With schizophrenia there is such diversity in the severity of illness, in outcomes, and in response to medication that is not good to generalize. I would hate for people dealing with schizophrenia today to read this book and despair. There are so many more resources and treatments available today that the outlook is more hopeful. That said, people suffering chronic mental illness, even those who want treatment, are likely to have a very difficult time accessing good care. A bill introduced by the late Senator Paul Wellstone that would guarantee mental health care insurance parity recently passed the Senate, but is still stalled in the House.

Q: Do you and your sisters still see your mother?

A: I see my mother briefly whenever I am home. One of my sisters visits every couple of weeks. We bring groceries to her, she talks with us for a couple of minutes in the doorway of her apartment, and that’s about it. I last saw my mother in May. I told her I was getting married, and she asked several questions about what the ceremony would be like. My younger sister recently brought her newborn son to visit. My mother reached out and touched his head.

Q: The memoir begins with your childhood as a family, pre-illness and divorce. Why did you choose to begin here?

A: Those early memories, like the doll stories, are part of what charmed me into writing the book at all.

It felt very important to me to show this early part of my childhood — to recreate my mother as she was before she was ill. When you tell someone that your mother suffered from schizophrenia they immediately imagine that you had an unremittingly bad childhood. That really wasn’t the case for me. I also wanted readers to feel the full impact of what was lost.

Q: The medical term “paranoid schizophrenia” is only used a few times in your memoir. Is this intentional?

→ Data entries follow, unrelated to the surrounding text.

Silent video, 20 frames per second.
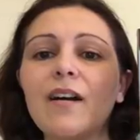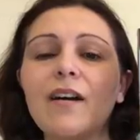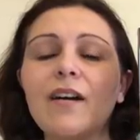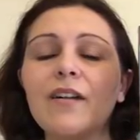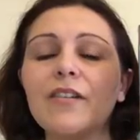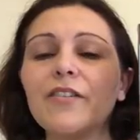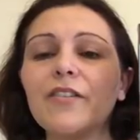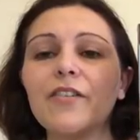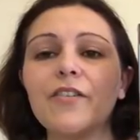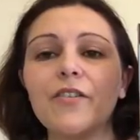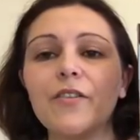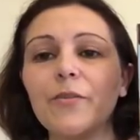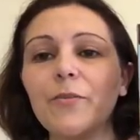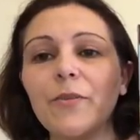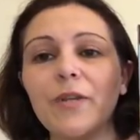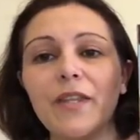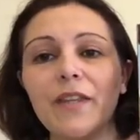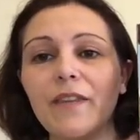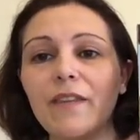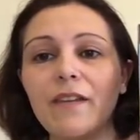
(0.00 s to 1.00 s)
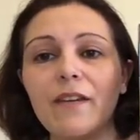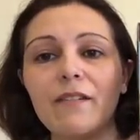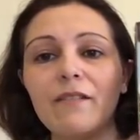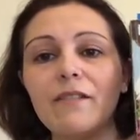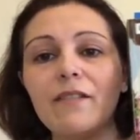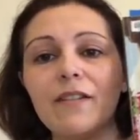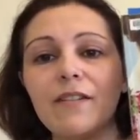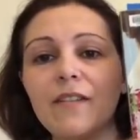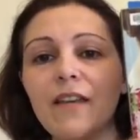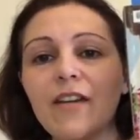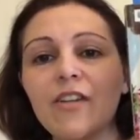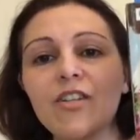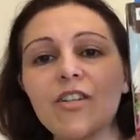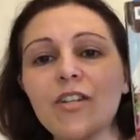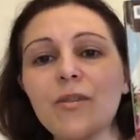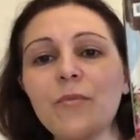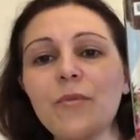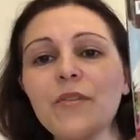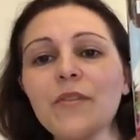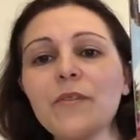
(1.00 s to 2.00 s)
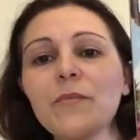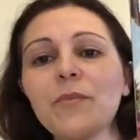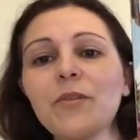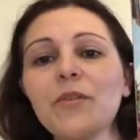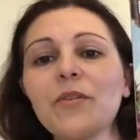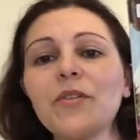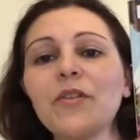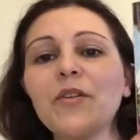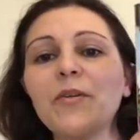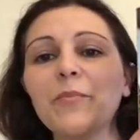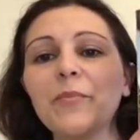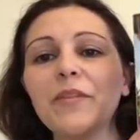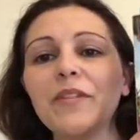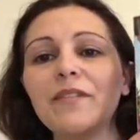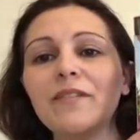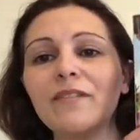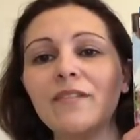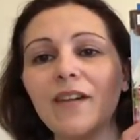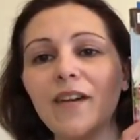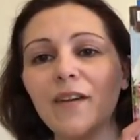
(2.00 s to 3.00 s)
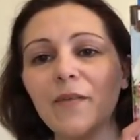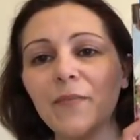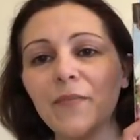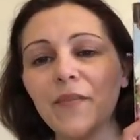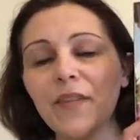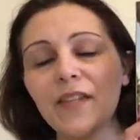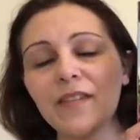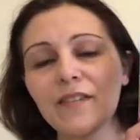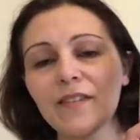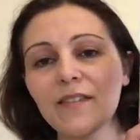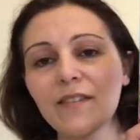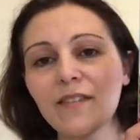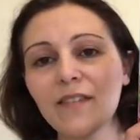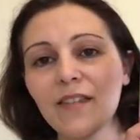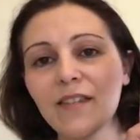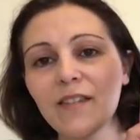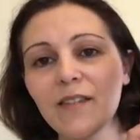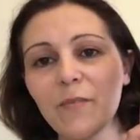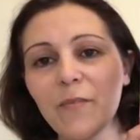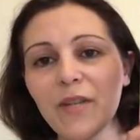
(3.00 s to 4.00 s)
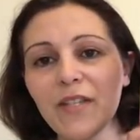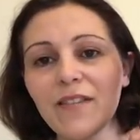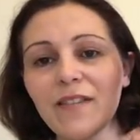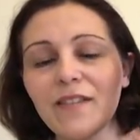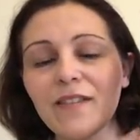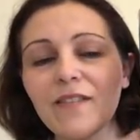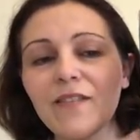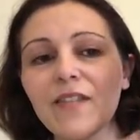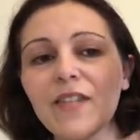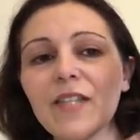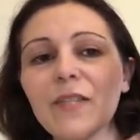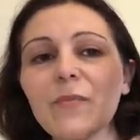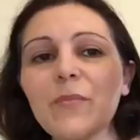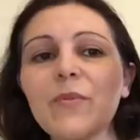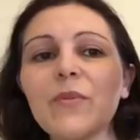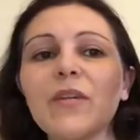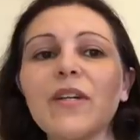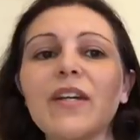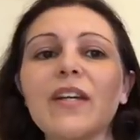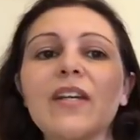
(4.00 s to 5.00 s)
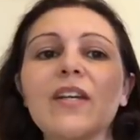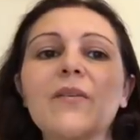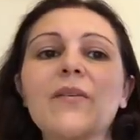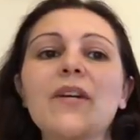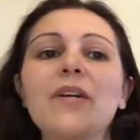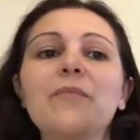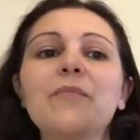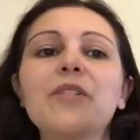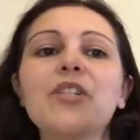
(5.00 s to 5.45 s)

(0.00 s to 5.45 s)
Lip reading: I don't know whether that is actually possible or not, but that's the basis of this book anyway.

A: I think for most people that term is deeply off putting. They think Charles Manson or the Unabomber. “Schizophrenia” is perhaps becoming less fearsome. Nevertheless, I purposely did not use the term until nearly halfway through the book. Swallow the Ocean is written from my point of view as a child and I didn’t know those terms then so I did not want to include them. I also wanted to describe who my mother was, what she was like, before giving readers an easy medical label about which they probably have a bunch of mis- and pre-conceptions.

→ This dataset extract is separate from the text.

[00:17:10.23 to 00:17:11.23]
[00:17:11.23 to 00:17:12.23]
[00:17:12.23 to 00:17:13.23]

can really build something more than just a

I don’t think the term “paranoid schizophrenic” is even used medically today. My mother was given that diagnosis in 1977, so I included that fact in the memoir. I think we need to be careful about these labels though, because they keep shifting. A psychologist pointed out to me that so little is still known about the physiology of mental illness that what doctors currently call “schizophrenia,” may one day turn out to be a hundred different diseases of the brain that exhibit similar symptoms.